### EXERCISE DIRECTIONS
Print out the records in full, keeping each word unchanged.

[Data records]
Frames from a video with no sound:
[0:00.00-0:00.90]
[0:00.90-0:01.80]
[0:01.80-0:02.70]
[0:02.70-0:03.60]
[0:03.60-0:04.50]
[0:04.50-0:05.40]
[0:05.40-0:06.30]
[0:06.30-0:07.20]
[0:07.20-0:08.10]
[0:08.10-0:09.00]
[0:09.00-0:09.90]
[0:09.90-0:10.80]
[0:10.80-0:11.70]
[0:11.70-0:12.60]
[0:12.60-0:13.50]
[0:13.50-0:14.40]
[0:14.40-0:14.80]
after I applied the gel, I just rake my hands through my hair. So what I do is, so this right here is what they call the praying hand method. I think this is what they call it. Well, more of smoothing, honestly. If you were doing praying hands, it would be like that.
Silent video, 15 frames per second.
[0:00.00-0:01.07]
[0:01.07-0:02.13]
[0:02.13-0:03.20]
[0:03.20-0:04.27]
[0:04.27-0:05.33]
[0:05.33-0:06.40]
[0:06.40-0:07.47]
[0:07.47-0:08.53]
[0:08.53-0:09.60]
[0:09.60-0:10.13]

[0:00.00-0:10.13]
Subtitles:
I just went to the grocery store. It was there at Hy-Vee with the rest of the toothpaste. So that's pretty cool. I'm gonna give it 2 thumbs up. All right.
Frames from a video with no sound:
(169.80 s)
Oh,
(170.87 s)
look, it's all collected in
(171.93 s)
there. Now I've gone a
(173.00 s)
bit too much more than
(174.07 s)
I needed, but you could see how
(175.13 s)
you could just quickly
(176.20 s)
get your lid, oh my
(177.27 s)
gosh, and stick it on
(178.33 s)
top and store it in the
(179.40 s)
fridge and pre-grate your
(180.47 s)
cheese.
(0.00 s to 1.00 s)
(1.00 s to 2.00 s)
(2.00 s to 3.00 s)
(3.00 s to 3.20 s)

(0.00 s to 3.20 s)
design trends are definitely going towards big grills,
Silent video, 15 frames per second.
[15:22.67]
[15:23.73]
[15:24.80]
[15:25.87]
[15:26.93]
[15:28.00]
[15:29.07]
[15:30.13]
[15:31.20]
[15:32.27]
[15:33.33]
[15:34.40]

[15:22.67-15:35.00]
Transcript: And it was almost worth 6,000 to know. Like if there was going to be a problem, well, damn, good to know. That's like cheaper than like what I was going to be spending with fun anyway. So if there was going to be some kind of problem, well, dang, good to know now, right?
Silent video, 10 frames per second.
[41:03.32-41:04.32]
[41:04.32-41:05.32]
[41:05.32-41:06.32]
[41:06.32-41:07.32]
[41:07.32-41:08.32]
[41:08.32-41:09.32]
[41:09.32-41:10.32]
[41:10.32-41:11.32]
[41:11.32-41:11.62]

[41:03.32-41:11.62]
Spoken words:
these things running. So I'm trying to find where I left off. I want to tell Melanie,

### RESULT
Frames from a video with no sound:
[0:00.00-0:00.90]
[0:00.90-0:01.80]
[0:01.80-0:02.70]
[0:02.70-0:03.60]
[0:03.60-0:04.50]
[0:04.50-0:05.40]
[0:05.40-0:06.30]
[0:06.30-0:07.20]
[0:07.20-0:08.10]
[0:08.10-0:09.00]
[0:09.00-0:09.90]
[0:09.90-0:10.80]
[0:10.80-0:11.70]
[0:11.70-0:12.60]
[0:12.60-0:13.50]
[0:13.50-0:14.40]
[0:14.40-0:14.80]
after I applied the gel, I just rake my hands through my hair. So what I do is, so this right here is what they call the praying hand method. I think this is what they call it. Well, more of smoothing, honestly. If you were doing praying hands, it would be like that.
Silent video, 15 frames per second.
[0:00.00-0:01.07]
[0:01.07-0:02.13]
[0:02.13-0:03.20]
[0:03.20-0:04.27]
[0:04.27-0:05.33]
[0:05.33-0:06.40]
[0:06.40-0:07.47]
[0:07.47-0:08.53]
[0:08.53-0:09.60]
[0:09.60-0:10.13]

[0:00.00-0:10.13]
Subtitles:
I just went to the grocery store. It was there at Hy-Vee with the rest of the toothpaste. So that's pretty cool. I'm gonna give it 2 thumbs up. All right.
Frames from a video with no sound:
(169.80 s)
Oh,
(170.87 s)
look, it's all collected in
(171.93 s)
there. Now I've gone a
(173.00 s)
bit too much more than
(174.07 s)
I needed, but you could see how
(175.13 s)
you could just quickly
(176.20 s)
get your lid, oh my
(177.27 s)
gosh, and stick it on
(178.33 s)
top and store it in the
(179.40 s)
fridge and pre-grate your
(180.47 s)
cheese.
(0.00 s to 1.00 s)
(1.00 s to 2.00 s)
(2.00 s to 3.00 s)
(3.00 s to 3.20 s)

(0.00 s to 3.20 s)
design trends are definitely going towards big grills,
Silent video, 15 frames per second.
[15:22.67]
[15:23.73]
[15:24.80]
[15:25.87]
[15:26.93]
[15:28.00]
[15:29.07]
[15:30.13]
[15:31.20]
[15:32.27]
[15:33.33]
[15:34.40]

[15:22.67-15:35.00]
Transcript: And it was almost worth 6,000 to know. Like if there was going to be a problem, well, damn, good to know. That's like cheaper than like what I was going to be spending with fun anyway. So if there was going to be some kind of problem, well, dang, good to know now, right?
Silent video, 10 frames per second.
[41:03.32-41:04.32]
[41:04.32-41:05.32]
[41:05.32-41:06.32]
[41:06.32-41:07.32]
[41:07.32-41:08.32]
[41:08.32-41:09.32]
[41:09.32-41:10.32]
[41:10.32-41:11.32]
[41:11.32-41:11.62]

[41:03.32-41:11.62]
Spoken words:
these things running. So I'm trying to find where I left off. I want to tell Melanie,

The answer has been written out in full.